School Committee Chair, Michael O’Neill made a valiant effort to lighten things up a bit in his welcoming remarks, but few attendees were in that kind of mood. A senior financial officer of the BPS went through the now familiar slides. Only through a combination of pink slips, program cuts and transportation service changes could the District balance this year’s budget. If the draft budget presented last night became a reality today, 223 people would lose their jobs, Boston’s unique adult education program would all but disappear and middle school students eligible for transportation would be on MBTA buses, instead of yellow school buses.

Yellow busesAll of these cuts would be necessary, despite a decision by Mayor Walsh to increase City government outlays for the School Department by 3.8%, while asking all other departments to take a 1% cut. The combination of ordinary cost increases, drastic declines in State and Federal support and contract-mandated salary increases had created a budget hole much deeper than what the City could fill.

Upon hearing the news, sixteen members of the audience paraded to the microphones to say, “don’t do it!” They included parents from the BTU School, the Roosevelt, the Philbrick, the Mendell, the Curley and the Lyndon, all schools facing the loss of teachers and valuable programs.
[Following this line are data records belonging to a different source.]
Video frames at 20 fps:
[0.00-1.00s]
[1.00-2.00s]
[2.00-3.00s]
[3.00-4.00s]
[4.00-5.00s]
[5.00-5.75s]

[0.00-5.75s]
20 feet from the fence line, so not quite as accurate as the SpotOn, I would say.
Teachers and students of the Adult Education Center spoke eloquently of its importance in their lives, and the members of one class came to the meeting together for a “lesson in democracy.” A leader of Boston’s Special Education Parents’ Advisory Council spoke, as did Tim McCarthy, the City Councillor from Hyde Park who committed himself to fight on the floor of the City Council to avoid cuts to schools now moving in the right direction. Most in the room stood as others spoke, showing that they weren’t there just to speak for their issue.

One parent from West Roxbury cut to the chase quite nicely. “In two weeks of looking at this, I’ve discovered that the real solutions are two: Chapter 70 allocations and charter reimbursements. If I have figured this out in two weeks, you certainly can, too.”
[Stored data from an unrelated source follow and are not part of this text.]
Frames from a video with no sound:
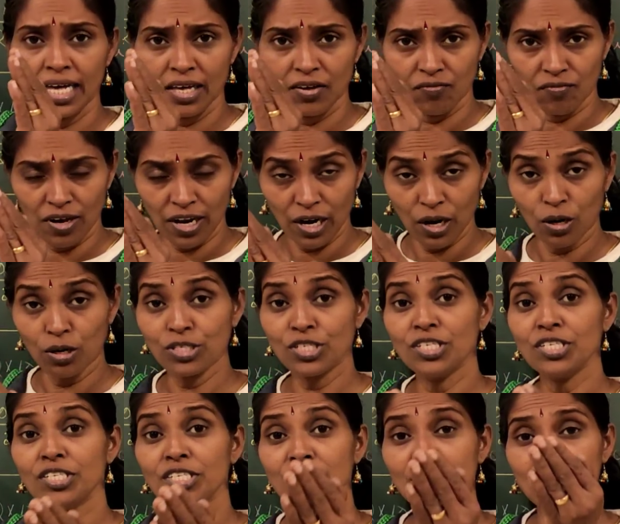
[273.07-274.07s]

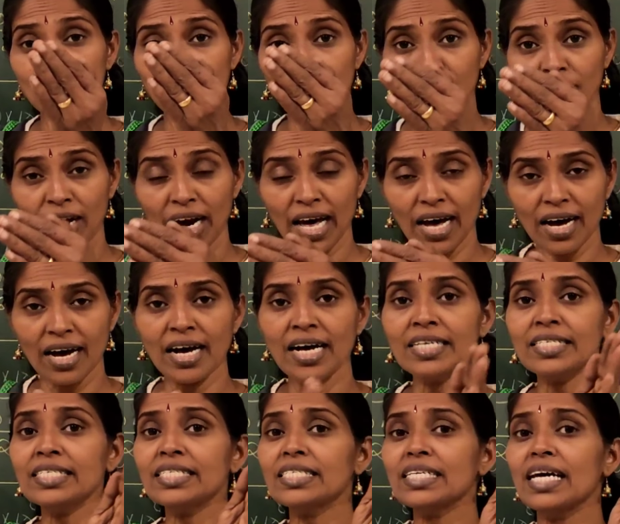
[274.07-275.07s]
velocity of
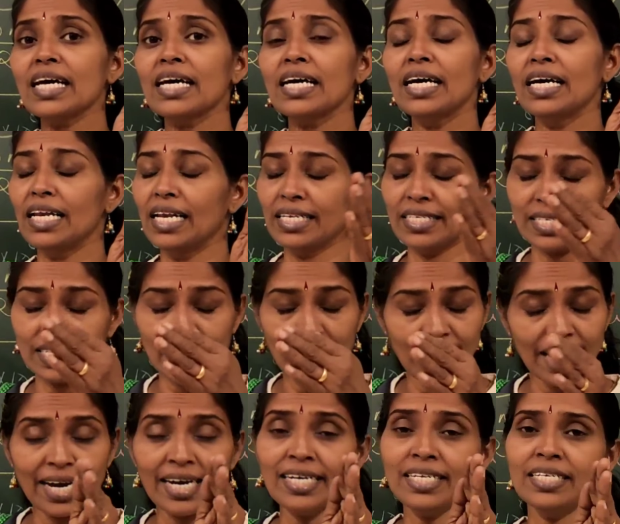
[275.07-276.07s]
glass is
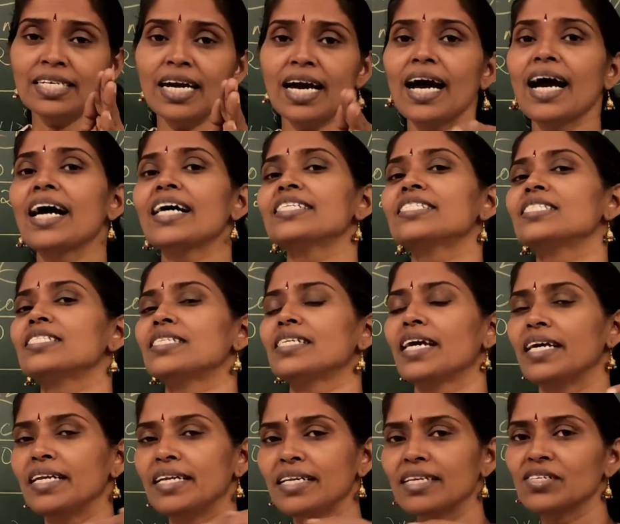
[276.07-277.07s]
light as it
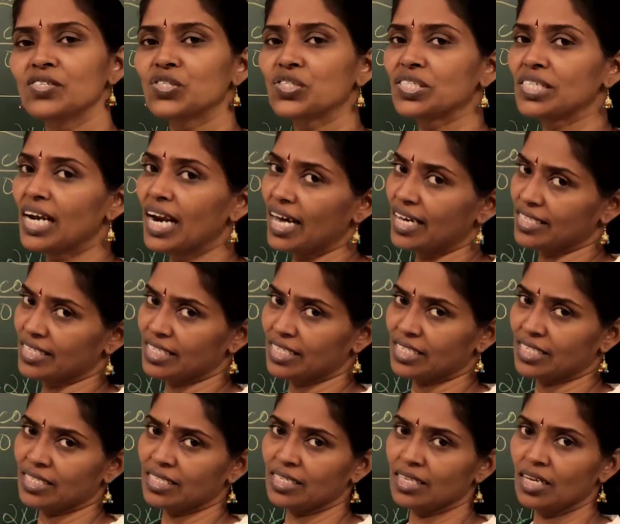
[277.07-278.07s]
enters
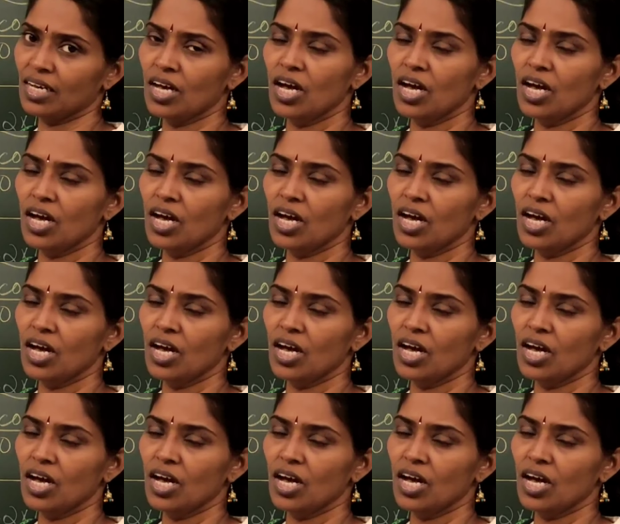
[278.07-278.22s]
glass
State support downShe was pointing to the real fact that the current State budget limits spending on public education through Chapter 70 and that the formula for allocation this money has been changed in ways that work for some smaller cities, but definitely work against Boston. She was also pointing to the fact the $85 million in Chapter 70 money goes directly to charter schools. The Legislature is supposed to reimburse part of this through a separate appropriation, but they’ve been hedging on that in recent years, and not even this inadequate reimbursement has happened yet this year.

She’s right on about the immediate pressure points, but I hope we can effectively advocate with State officials without losing our conversation about how the BPS is making decisions about the money that is in the pot now.

As the meeting ground to a close, the Chair spoke directly about his own resistance to cutting an Adult Education program that has existed for over 100 years. He also said that he was ready to “join forces” with parent groups and other advocates to go to the State House to ask for more money.

Parent groups in the room seemed ready to join forces with the School Committee to advocate for additional State funds, but they also seemed unhappy with a lack of transparency in how budget decisions are being made in the District as well as with the content of many of the decisions concerning the allocation of existing funds. Joining forces will only work if all are interested in an open partnership, and I still have questions about the District’s openness about its decisions.

Meanwhile, the clock ticks. The School Committee must pass a balanced budget in three weeks, or the scene shifts to the City Council, where a knock down, drag out awaits a very new Council. Very soon, something has to give.